One week. Seven days. One hundred sixty-eight hours.
How could I up and disappear like that? How could I be so insensitive? Don't I know that I have readers?
Yeah, well, my readers will just have to deal with it. It happened, and it's ongoing, despite any evidence this entry may present to the contrary.
It just wasn't working. Too many temptations. Too many reminders. Too many opportunities. For self-pity, and failure, and stupidity.
My life was broken.
So the first thing I did was send an email. One that was long-overdue.
After that, I stopped.
I stopped as much as I could. I stopped going to facebook, lest I be reminded. I stopped going to Rich O's for the same reason, and also so that I wouldn't be coerced. I stopped drinking, hoping that I wouldn't get into one of those moods. I stopped writing here, so I wouldn't be tempted to scream.

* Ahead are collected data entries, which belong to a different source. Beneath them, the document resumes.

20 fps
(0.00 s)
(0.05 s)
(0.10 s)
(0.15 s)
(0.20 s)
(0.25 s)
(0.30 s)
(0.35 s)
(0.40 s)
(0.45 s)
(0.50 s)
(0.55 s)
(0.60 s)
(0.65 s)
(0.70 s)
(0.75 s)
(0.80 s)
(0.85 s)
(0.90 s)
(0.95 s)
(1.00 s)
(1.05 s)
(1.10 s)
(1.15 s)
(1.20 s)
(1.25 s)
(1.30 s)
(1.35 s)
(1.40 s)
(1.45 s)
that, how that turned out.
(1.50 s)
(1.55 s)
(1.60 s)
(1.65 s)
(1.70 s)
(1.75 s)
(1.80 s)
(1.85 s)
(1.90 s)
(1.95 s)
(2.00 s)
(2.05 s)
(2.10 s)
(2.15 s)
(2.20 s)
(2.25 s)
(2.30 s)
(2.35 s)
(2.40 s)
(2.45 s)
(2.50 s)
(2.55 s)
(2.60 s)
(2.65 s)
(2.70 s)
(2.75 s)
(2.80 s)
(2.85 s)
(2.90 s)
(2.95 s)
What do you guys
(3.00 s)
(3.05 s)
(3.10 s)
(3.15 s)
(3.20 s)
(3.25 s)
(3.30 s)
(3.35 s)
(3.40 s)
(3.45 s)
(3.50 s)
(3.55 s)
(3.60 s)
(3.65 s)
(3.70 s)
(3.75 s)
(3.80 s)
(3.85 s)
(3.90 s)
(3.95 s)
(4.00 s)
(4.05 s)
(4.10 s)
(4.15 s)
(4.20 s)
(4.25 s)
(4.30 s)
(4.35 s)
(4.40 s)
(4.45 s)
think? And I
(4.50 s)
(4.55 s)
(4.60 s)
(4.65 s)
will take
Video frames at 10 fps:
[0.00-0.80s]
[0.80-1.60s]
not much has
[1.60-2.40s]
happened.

I stopped all of these things, and more, in an effort to...
I don't really know.
Not to forget, that's for sure. I'll never forget, no matter how badly I want to.
Not to get on with my life. There's no point to that. Humpty Dumpty cannot be reassembled.
Not to get over it. There's no way I'll ever get over it as long as I know that, the next time I see her face, or hear her voice, or even the next time I get an inane email or text message, it will all come rushing back.
I guess, if I have to give a reason, I guess I'm just tired.